#### [TASK]
Quote the listing below in its entirety.
————————
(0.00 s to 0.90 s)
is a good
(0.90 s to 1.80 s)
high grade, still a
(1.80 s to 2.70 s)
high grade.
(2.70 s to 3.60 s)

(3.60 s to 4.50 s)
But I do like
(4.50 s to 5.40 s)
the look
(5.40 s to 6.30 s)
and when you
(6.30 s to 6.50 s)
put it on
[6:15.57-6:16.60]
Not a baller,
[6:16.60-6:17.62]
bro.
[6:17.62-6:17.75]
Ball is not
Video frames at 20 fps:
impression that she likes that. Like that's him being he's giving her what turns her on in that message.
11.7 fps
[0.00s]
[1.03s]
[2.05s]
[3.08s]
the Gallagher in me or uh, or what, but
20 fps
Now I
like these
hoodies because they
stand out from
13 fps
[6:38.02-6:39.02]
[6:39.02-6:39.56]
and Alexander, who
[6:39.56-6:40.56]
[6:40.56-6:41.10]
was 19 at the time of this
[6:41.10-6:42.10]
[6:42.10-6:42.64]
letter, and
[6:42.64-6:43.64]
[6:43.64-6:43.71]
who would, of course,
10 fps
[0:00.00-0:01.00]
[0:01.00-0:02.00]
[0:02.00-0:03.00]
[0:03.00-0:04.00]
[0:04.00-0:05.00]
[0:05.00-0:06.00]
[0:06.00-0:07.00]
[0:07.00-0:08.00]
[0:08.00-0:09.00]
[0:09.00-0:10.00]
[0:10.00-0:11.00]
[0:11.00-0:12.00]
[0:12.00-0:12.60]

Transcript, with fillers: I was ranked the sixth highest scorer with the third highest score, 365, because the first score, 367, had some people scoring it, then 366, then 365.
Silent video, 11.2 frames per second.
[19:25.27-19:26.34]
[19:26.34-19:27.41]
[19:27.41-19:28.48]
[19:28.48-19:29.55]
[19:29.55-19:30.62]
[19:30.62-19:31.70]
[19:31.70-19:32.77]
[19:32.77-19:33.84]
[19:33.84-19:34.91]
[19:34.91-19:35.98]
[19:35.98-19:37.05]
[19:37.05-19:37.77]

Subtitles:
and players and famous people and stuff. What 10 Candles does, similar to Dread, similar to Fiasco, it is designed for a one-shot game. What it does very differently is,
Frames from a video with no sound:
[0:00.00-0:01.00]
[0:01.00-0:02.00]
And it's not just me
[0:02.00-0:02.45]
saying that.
————————
#### [RESULT FOR THIS EXERCISE]
(0.00 s to 0.90 s)
is a good
(0.90 s to 1.80 s)
high grade, still a
(1.80 s to 2.70 s)
high grade.
(2.70 s to 3.60 s)

(3.60 s to 4.50 s)
But I do like
(4.50 s to 5.40 s)
the look
(5.40 s to 6.30 s)
and when you
(6.30 s to 6.50 s)
put it on
[6:15.57-6:16.60]
Not a baller,
[6:16.60-6:17.62]
bro.
[6:17.62-6:17.75]
Ball is not
Video frames at 20 fps:
impression that she likes that. Like that's him being he's giving her what turns her on in that message.
11.7 fps
[0.00s]
[1.03s]
[2.05s]
[3.08s]
the Gallagher in me or uh, or what, but
20 fps
Now I
like these
hoodies because they
stand out from
13 fps
[6:38.02-6:39.02]
[6:39.02-6:39.56]
and Alexander, who
[6:39.56-6:40.56]
[6:40.56-6:41.10]
was 19 at the time of this
[6:41.10-6:42.10]
[6:42.10-6:42.64]
letter, and
[6:42.64-6:43.64]
[6:43.64-6:43.71]
who would, of course,
10 fps
[0:00.00-0:01.00]
[0:01.00-0:02.00]
[0:02.00-0:03.00]
[0:03.00-0:04.00]
[0:04.00-0:05.00]
[0:05.00-0:06.00]
[0:06.00-0:07.00]
[0:07.00-0:08.00]
[0:08.00-0:09.00]
[0:09.00-0:10.00]
[0:10.00-0:11.00]
[0:11.00-0:12.00]
[0:12.00-0:12.60]

Transcript, with fillers: I was ranked the sixth highest scorer with the third highest score, 365, because the first score, 367, had some people scoring it, then 366, then 365.
Silent video, 11.2 frames per second.
[19:25.27-19:26.34]
[19:26.34-19:27.41]
[19:27.41-19:28.48]
[19:28.48-19:29.55]
[19:29.55-19:30.62]
[19:30.62-19:31.70]
[19:31.70-19:32.77]
[19:32.77-19:33.84]
[19:33.84-19:34.91]
[19:34.91-19:35.98]
[19:35.98-19:37.05]
[19:37.05-19:37.77]

Subtitles:
and players and famous people and stuff. What 10 Candles does, similar to Dread, similar to Fiasco, it is designed for a one-shot game. What it does very differently is,
Frames from a video with no sound:
[0:00.00-0:01.00]
[0:01.00-0:02.00]
And it's not just me
[0:02.00-0:02.45]
saying that.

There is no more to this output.